Allocate memory in GPU using cudaMalloc().
Copy data from CPU to GPU using cudaMemcpy().
Perform operations on GPU.
Copy data back to CPU using cudaMemcpy().
Free memory in GPU using cudaFree().

There are some ways to make the above memory management optimized (to be discussed in future chapters).

Let's explore these concepts in detail with the vector addition example.

Allocating Memory in GPU

To allocate memory in GPU, we use cudaMalloc(). The function takes a pointer to the memory location and the size of memory to be allocated. The function returns cudaError_t which is cudaSuccess if the memory is allocated successfully.
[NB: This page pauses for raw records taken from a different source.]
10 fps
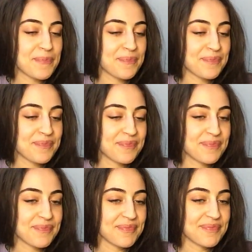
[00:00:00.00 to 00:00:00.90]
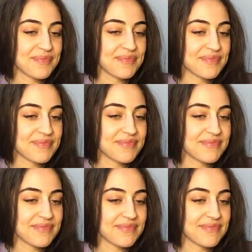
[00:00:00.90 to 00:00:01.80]

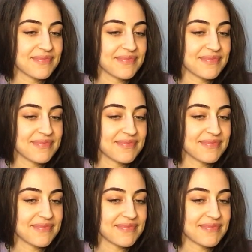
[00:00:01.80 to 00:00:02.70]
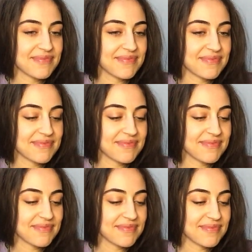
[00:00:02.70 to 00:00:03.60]

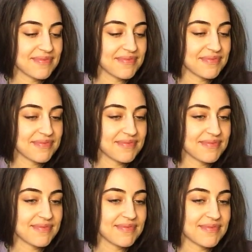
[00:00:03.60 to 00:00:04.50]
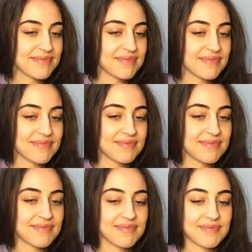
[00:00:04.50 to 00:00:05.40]

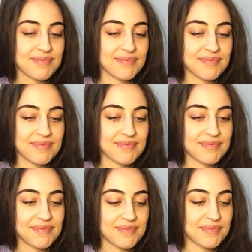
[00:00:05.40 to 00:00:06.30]
Nobody speaks.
cudaError_t cudaMalloc(void **devPtr, size_t size);

To allocate memory for A, B and C in the above example, we can do the following:

float *d_A, *d_B, *d_C;
cudaMalloc( (void**)&d_A, n * sizeof(float));
cudaMalloc((void**)&d_B, n * sizeof(float));
cudaMalloc((void**)&d_C, n * sizeof(float));

d_A, d_B and d_C are pointers to the memory allocated in GPU. We are skipping error checking for simplicity. In a real program, you should check the return value of cudaMalloc().

Deallocating Memory in GPU

To deallocate memory in GPU, we use cudaFree(). The function takes the pointer to the memory location in GPU.

cudaError_t cudaFree(void *devPtr);

To deallocate memory for A, B and C in the above example, we can do the following:

cudaFree(d_A);
cudaFree(d_B);
cudaFree(d_C);

Copying Data from CPU to GPU or Vice Versa

To copy data from CPU to GPU or GPU to CPU, we use cudaMemcpy().

Let's first copy from CPU to GPU. The function takes the destination pointer in GPU, source pointer in CPU, size of data to be copied and the direction of copy (cudaMemcpyHostToDevice).

cudaError_t cudaMemcpy(void *dst, const void *src, size_t count, cudaMemcpyKind kind);

To copy data of A, and B from CPU to GPU in the above example, we can do the following:

cudaMemcpy(d_A, A, n * sizeof(float), cudaMemcpyHostToDevice);
cudaMemcpy(d_B, B, n * sizeof(float), cudaMemcpyHostToDevice);

Note that Host in CUDA refers to CPU and Device refers to GPU.So cudaMemcpyHostToDevice is used to copy data from CPU to GPU. Similarly, cudaMemcpyDeviceToHost is used to copy data from GPU to CPU.

Let's copy data of C from GPU to CPU in the above example:

cudaMemcpy(C, d_C, n * sizeof(float), cudaMemcpyDeviceToHost);

Performing Operations on GPU

The most obvious way to do vector addition on a GPU is to create as many threads as there are elements in the vector and each thread adds the two corresponding elements.

So Let's explore how threads are organized and launched on a GPU.

Threads in GPU

An array of threads on the GPU is called a Grid. From the CPU, we create a bunch of threads to perform some operation on the GPU. These threads organized into a grid.

Threads in a grid are further organized into Blocks. Threads in a block can collaborate and communicate with each other unlike threads in different blocks. (More on this later)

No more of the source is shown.